#### WHAT THE TASK ASKS:
An exact, complete copy of the lines below is the expected answer.

Content starts

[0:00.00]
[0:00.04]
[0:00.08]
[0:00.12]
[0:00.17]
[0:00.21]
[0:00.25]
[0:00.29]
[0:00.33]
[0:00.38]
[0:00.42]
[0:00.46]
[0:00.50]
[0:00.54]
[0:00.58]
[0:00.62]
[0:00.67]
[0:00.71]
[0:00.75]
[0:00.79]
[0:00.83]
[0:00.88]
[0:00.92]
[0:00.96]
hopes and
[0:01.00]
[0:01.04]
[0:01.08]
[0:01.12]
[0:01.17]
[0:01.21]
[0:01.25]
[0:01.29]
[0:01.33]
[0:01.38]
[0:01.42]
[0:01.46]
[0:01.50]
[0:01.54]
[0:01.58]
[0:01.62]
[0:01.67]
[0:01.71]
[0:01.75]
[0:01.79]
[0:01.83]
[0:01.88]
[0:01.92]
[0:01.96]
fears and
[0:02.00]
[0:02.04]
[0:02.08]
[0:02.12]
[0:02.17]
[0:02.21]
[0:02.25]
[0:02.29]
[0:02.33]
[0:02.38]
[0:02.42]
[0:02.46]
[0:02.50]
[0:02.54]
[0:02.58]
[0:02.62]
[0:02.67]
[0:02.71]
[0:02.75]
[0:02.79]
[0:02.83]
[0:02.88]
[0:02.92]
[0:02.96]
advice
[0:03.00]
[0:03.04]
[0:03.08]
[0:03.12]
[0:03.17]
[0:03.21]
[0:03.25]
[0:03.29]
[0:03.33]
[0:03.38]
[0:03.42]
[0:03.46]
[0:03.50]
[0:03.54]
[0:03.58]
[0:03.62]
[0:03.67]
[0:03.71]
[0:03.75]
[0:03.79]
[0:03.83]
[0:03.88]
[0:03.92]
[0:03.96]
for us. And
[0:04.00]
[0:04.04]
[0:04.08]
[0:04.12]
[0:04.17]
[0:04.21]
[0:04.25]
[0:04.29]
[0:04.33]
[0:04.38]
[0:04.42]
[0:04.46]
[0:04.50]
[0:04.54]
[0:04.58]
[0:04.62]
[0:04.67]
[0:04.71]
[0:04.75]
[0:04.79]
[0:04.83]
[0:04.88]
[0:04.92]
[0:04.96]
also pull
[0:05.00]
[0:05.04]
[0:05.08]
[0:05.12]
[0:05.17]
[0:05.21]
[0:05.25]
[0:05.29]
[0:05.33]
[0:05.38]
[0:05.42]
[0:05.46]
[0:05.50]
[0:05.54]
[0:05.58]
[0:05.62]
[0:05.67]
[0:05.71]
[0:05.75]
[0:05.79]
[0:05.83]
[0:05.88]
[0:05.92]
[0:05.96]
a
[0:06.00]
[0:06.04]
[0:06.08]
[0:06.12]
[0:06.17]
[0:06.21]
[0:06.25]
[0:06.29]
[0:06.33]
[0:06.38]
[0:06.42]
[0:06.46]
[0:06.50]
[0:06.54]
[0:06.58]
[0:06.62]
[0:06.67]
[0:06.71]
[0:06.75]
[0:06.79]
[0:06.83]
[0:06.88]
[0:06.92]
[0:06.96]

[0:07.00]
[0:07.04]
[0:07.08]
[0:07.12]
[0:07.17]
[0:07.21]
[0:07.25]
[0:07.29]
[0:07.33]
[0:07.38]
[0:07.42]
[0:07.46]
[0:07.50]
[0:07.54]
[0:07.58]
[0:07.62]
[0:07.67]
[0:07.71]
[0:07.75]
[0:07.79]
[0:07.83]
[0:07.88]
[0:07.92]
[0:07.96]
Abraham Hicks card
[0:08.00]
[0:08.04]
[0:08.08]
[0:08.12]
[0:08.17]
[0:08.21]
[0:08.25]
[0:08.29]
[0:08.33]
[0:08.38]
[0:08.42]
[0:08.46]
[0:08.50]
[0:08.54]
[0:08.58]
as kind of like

Content ends

#### EXERCISE RESPONSE:
[0:00.00]
[0:00.04]
[0:00.08]
[0:00.12]
[0:00.17]
[0:00.21]
[0:00.25]
[0:00.29]
[0:00.33]
[0:00.38]
[0:00.42]
[0:00.46]
[0:00.50]
[0:00.54]
[0:00.58]
[0:00.62]
[0:00.67]
[0:00.71]
[0:00.75]
[0:00.79]
[0:00.83]
[0:00.88]
[0:00.92]
[0:00.96]
hopes and
[0:01.00]
[0:01.04]
[0:01.08]
[0:01.12]
[0:01.17]
[0:01.21]
[0:01.25]
[0:01.29]
[0:01.33]
[0:01.38]
[0:01.42]
[0:01.46]
[0:01.50]
[0:01.54]
[0:01.58]
[0:01.62]
[0:01.67]
[0:01.71]
[0:01.75]
[0:01.79]
[0:01.83]
[0:01.88]
[0:01.92]
[0:01.96]
fears and
[0:02.00]
[0:02.04]
[0:02.08]
[0:02.12]
[0:02.17]
[0:02.21]
[0:02.25]
[0:02.29]
[0:02.33]
[0:02.38]
[0:02.42]
[0:02.46]
[0:02.50]
[0:02.54]
[0:02.58]
[0:02.62]
[0:02.67]
[0:02.71]
[0:02.75]
[0:02.79]
[0:02.83]
[0:02.88]
[0:02.92]
[0:02.96]
advice
[0:03.00]
[0:03.04]
[0:03.08]
[0:03.12]
[0:03.17]
[0:03.21]
[0:03.25]
[0:03.29]
[0:03.33]
[0:03.38]
[0:03.42]
[0:03.46]
[0:03.50]
[0:03.54]
[0:03.58]
[0:03.62]
[0:03.67]
[0:03.71]
[0:03.75]
[0:03.79]
[0:03.83]
[0:03.88]
[0:03.92]
[0:03.96]
for us. And
[0:04.00]
[0:04.04]
[0:04.08]
[0:04.12]
[0:04.17]
[0:04.21]
[0:04.25]
[0:04.29]
[0:04.33]
[0:04.38]
[0:04.42]
[0:04.46]
[0:04.50]
[0:04.54]
[0:04.58]
[0:04.62]
[0:04.67]
[0:04.71]
[0:04.75]
[0:04.79]
[0:04.83]
[0:04.88]
[0:04.92]
[0:04.96]
also pull
[0:05.00]
[0:05.04]
[0:05.08]
[0:05.12]
[0:05.17]
[0:05.21]
[0:05.25]
[0:05.29]
[0:05.33]
[0:05.38]
[0:05.42]
[0:05.46]
[0:05.50]
[0:05.54]
[0:05.58]
[0:05.62]
[0:05.67]
[0:05.71]
[0:05.75]
[0:05.79]
[0:05.83]
[0:05.88]
[0:05.92]
[0:05.96]
a
[0:06.00]
[0:06.04]
[0:06.08]
[0:06.12]
[0:06.17]
[0:06.21]
[0:06.25]
[0:06.29]
[0:06.33]
[0:06.38]
[0:06.42]
[0:06.46]
[0:06.50]
[0:06.54]
[0:06.58]
[0:06.62]
[0:06.67]
[0:06.71]
[0:06.75]
[0:06.79]
[0:06.83]
[0:06.88]
[0:06.92]
[0:06.96]

[0:07.00]
[0:07.04]
[0:07.08]
[0:07.12]
[0:07.17]
[0:07.21]
[0:07.25]
[0:07.29]
[0:07.33]
[0:07.38]
[0:07.42]
[0:07.46]
[0:07.50]
[0:07.54]
[0:07.58]
[0:07.62]
[0:07.67]
[0:07.71]
[0:07.75]
[0:07.79]
[0:07.83]
[0:07.88]
[0:07.92]
[0:07.96]
Abraham Hicks card
[0:08.00]
[0:08.04]
[0:08.08]
[0:08.12]
[0:08.17]
[0:08.21]
[0:08.25]
[0:08.29]
[0:08.33]
[0:08.38]
[0:08.42]
[0:08.46]
[0:08.50]
[0:08.54]
[0:08.58]
as kind of like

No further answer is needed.